### What to do
Print exactly, and only, the lines from the one that has "[17:03.33-17:04.42]" through the end of the material below, with both ends included and the pictures omitted.

### Data in this exercise
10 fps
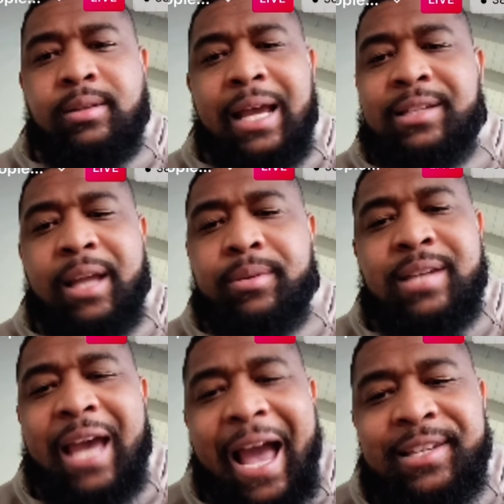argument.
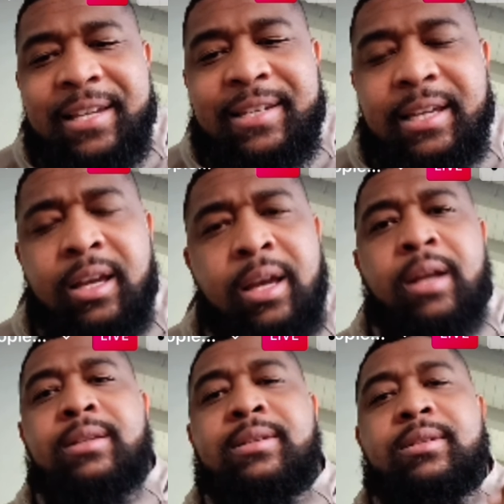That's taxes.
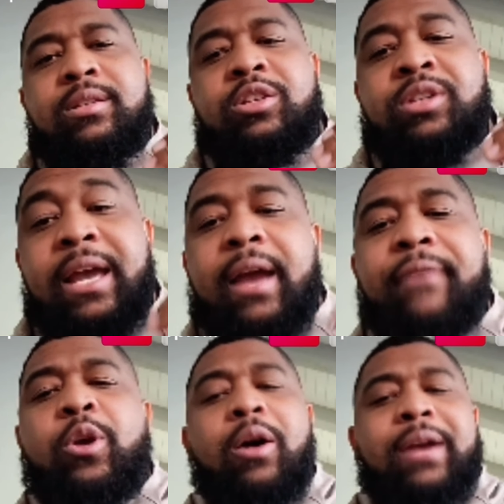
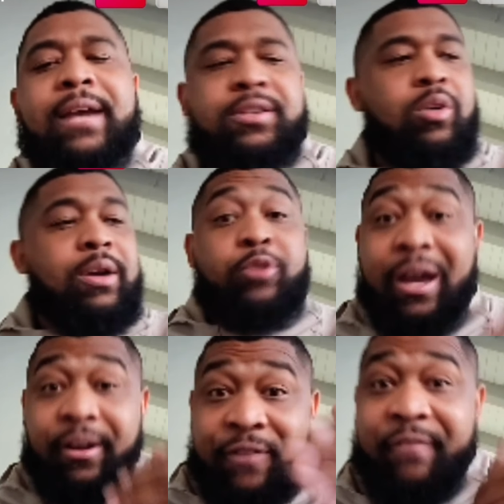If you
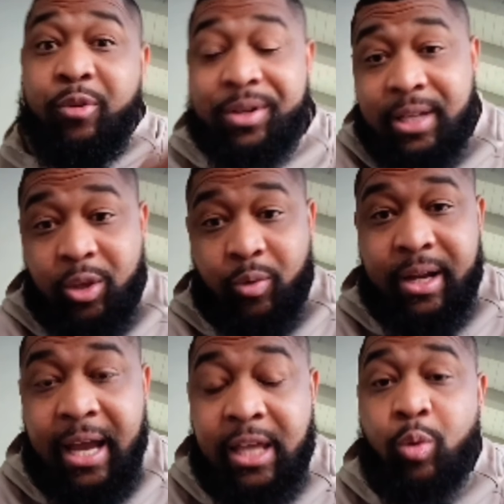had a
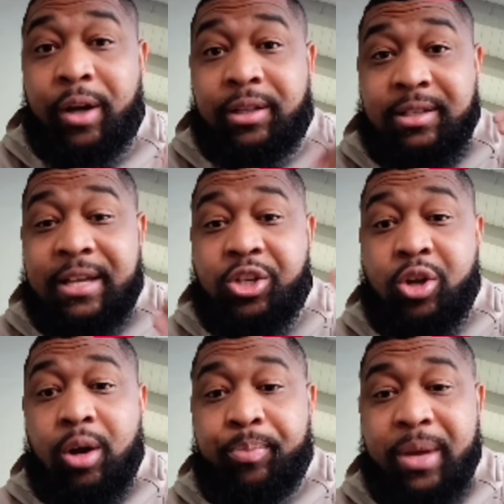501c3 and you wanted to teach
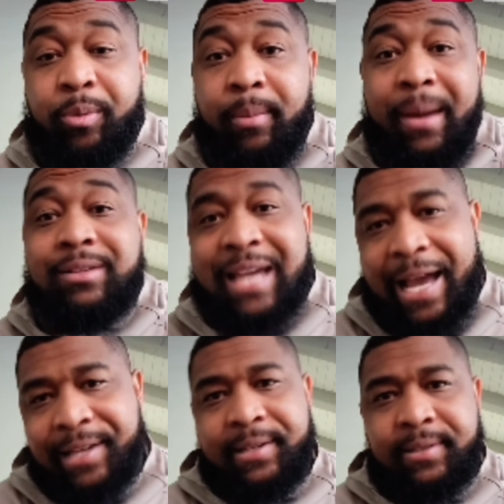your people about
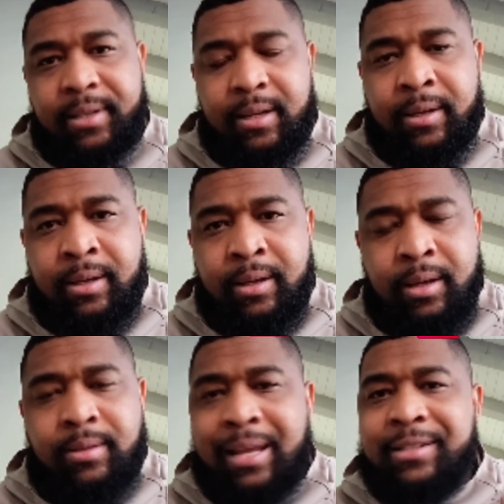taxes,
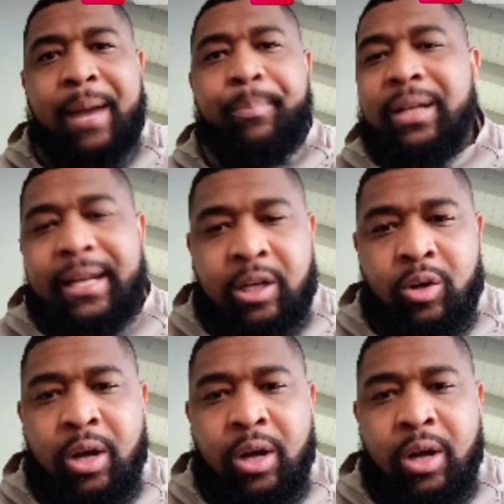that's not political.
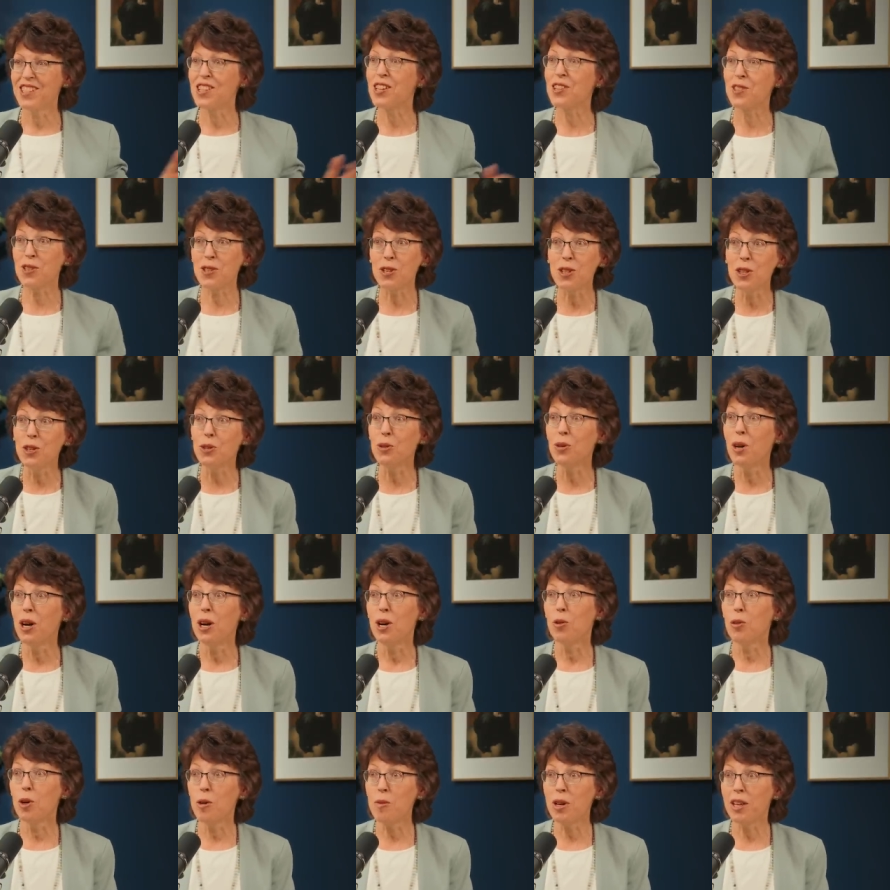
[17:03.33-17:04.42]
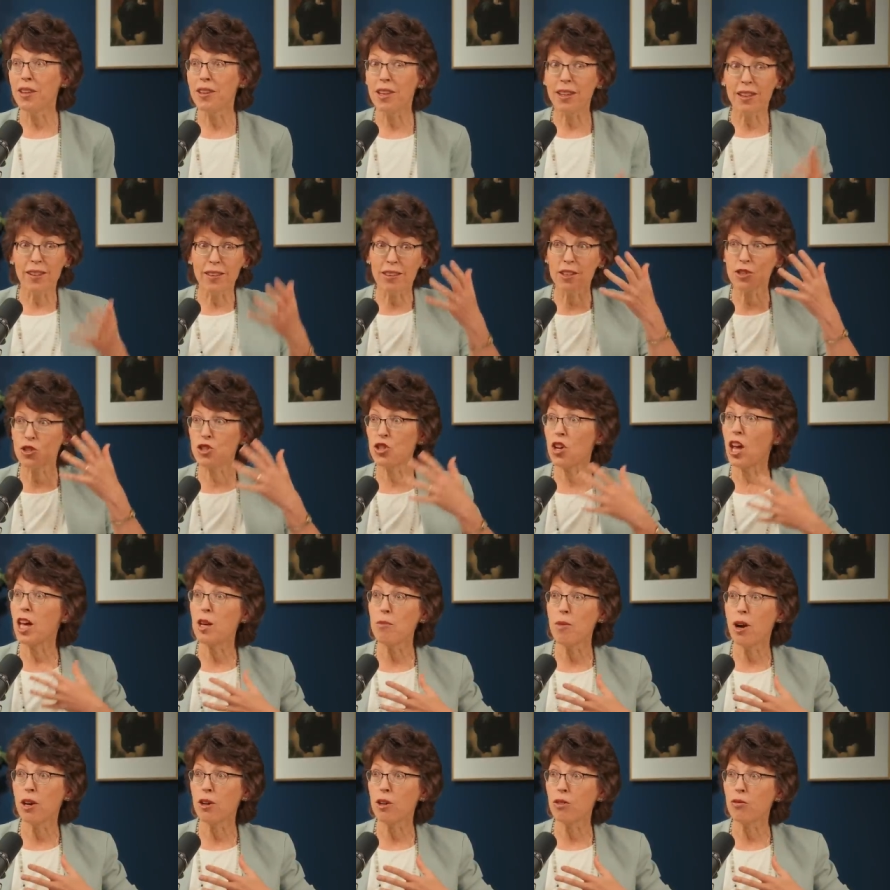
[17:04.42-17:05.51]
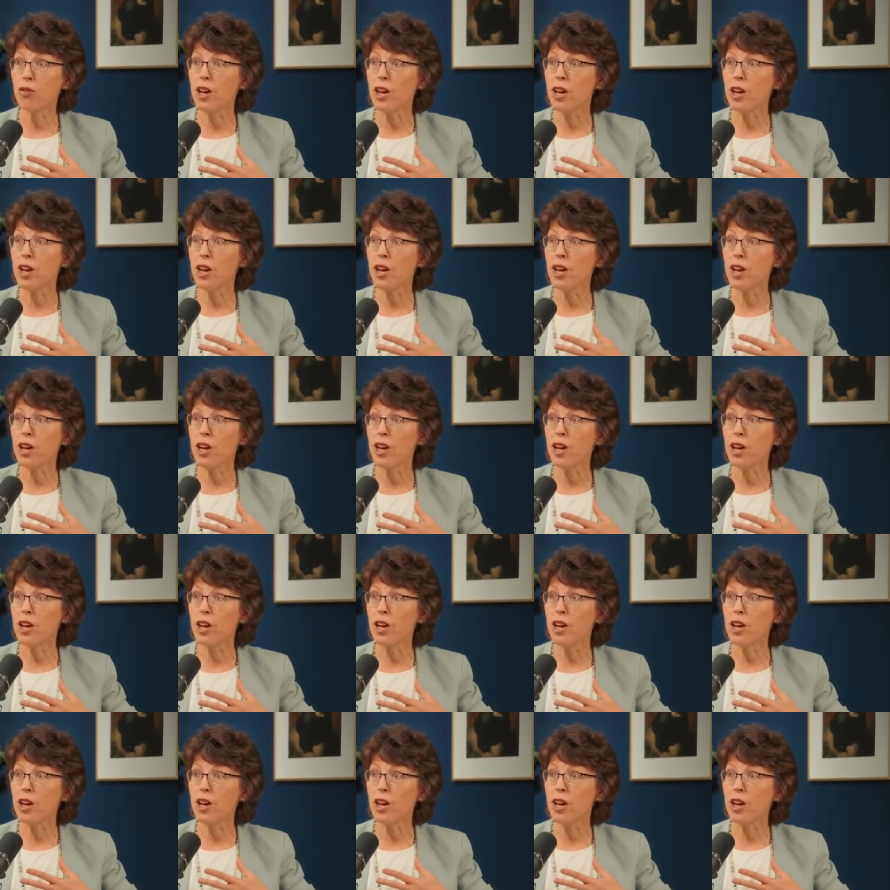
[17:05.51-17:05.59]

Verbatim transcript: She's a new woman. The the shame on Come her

### Exercise result
[17:03.33-17:04.42]
[17:04.42-17:05.51]
[17:05.51-17:05.59]

Verbatim transcript: She's a new woman. The the shame on Come her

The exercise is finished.